Exercise objective: Would you return every entry below exactly as written, without its images?

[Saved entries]
┄┄┄┄┄┄┄┄┄┄┄┄┄┄┄┄┄┄┄┄
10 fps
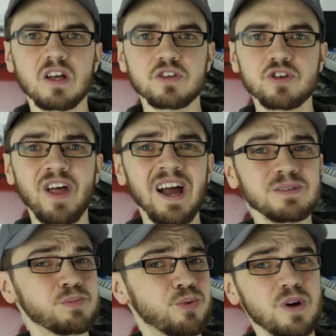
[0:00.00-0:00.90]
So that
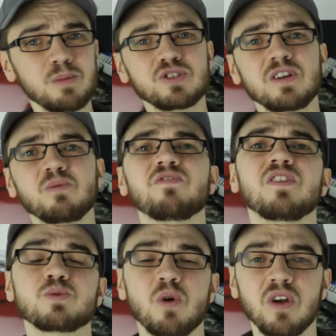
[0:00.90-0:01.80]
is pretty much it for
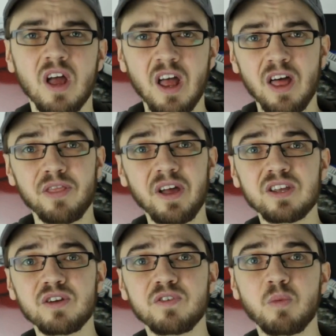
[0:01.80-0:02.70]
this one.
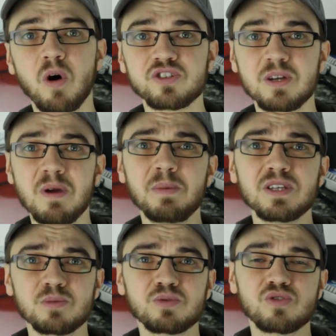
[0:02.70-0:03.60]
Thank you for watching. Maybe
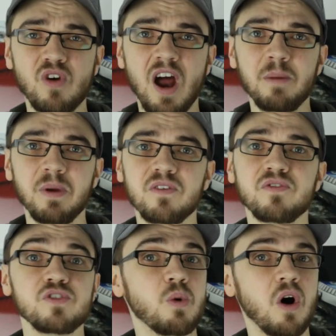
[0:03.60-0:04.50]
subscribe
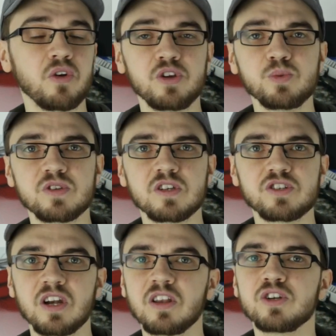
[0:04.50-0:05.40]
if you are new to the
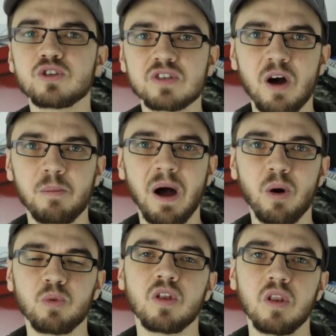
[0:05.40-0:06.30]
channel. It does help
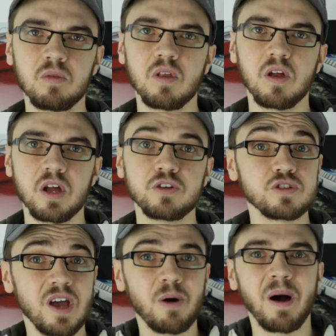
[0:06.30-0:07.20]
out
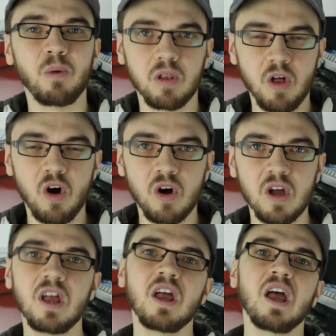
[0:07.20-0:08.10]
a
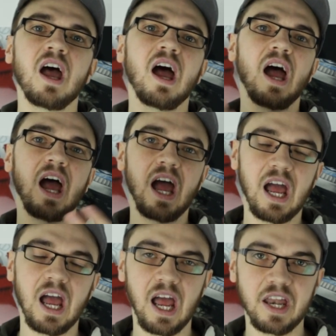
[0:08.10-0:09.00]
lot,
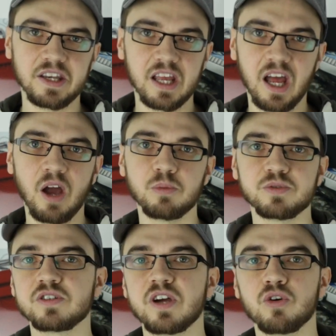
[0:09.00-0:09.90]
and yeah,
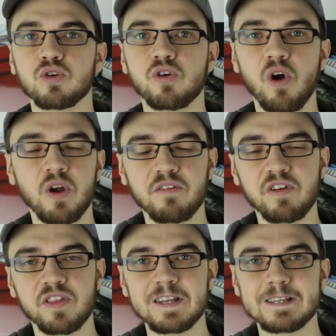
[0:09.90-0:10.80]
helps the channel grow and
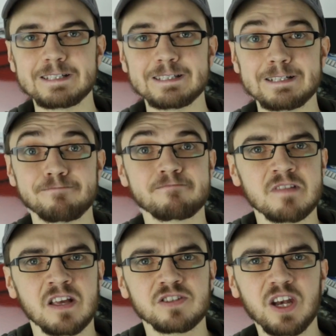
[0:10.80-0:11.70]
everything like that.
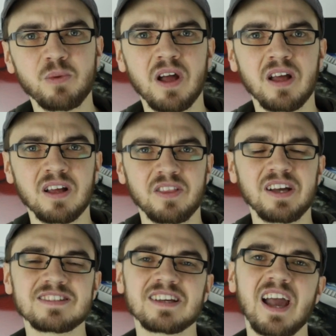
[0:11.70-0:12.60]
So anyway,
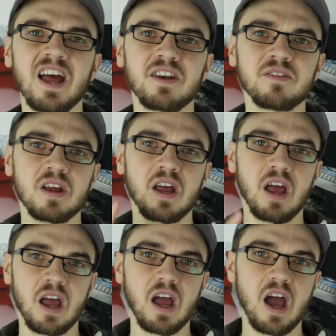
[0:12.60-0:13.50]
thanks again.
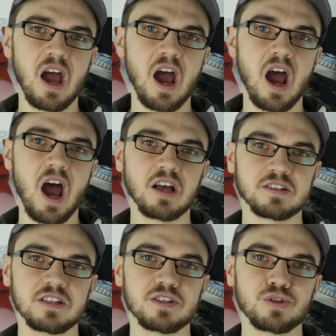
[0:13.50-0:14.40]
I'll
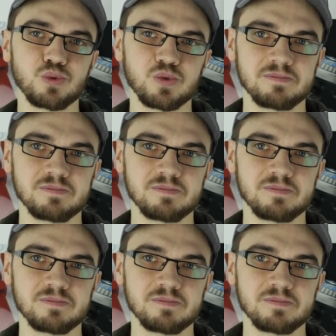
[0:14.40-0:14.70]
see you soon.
┄┄┄┄┄┄┄┄┄┄┄┄┄┄┄┄┄┄┄┄
Solution for this exercise:
10 fps
[0:00.00-0:00.90]
So that
[0:00.90-0:01.80]
is pretty much it for
[0:01.80-0:02.70]
this one.
[0:02.70-0:03.60]
Thank you for watching. Maybe
[0:03.60-0:04.50]
subscribe
[0:04.50-0:05.40]
if you are new to the
[0:05.40-0:06.30]
channel. It does help
[0:06.30-0:07.20]
out
[0:07.20-0:08.10]
a
[0:08.10-0:09.00]
lot,
[0:09.00-0:09.90]
and yeah,
[0:09.90-0:10.80]
helps the channel grow and
[0:10.80-0:11.70]
everything like that.
[0:11.70-0:12.60]
So anyway,
[0:12.60-0:13.50]
thanks again.
[0:13.50-0:14.40]
I'll
[0:14.40-0:14.70]
see you soon.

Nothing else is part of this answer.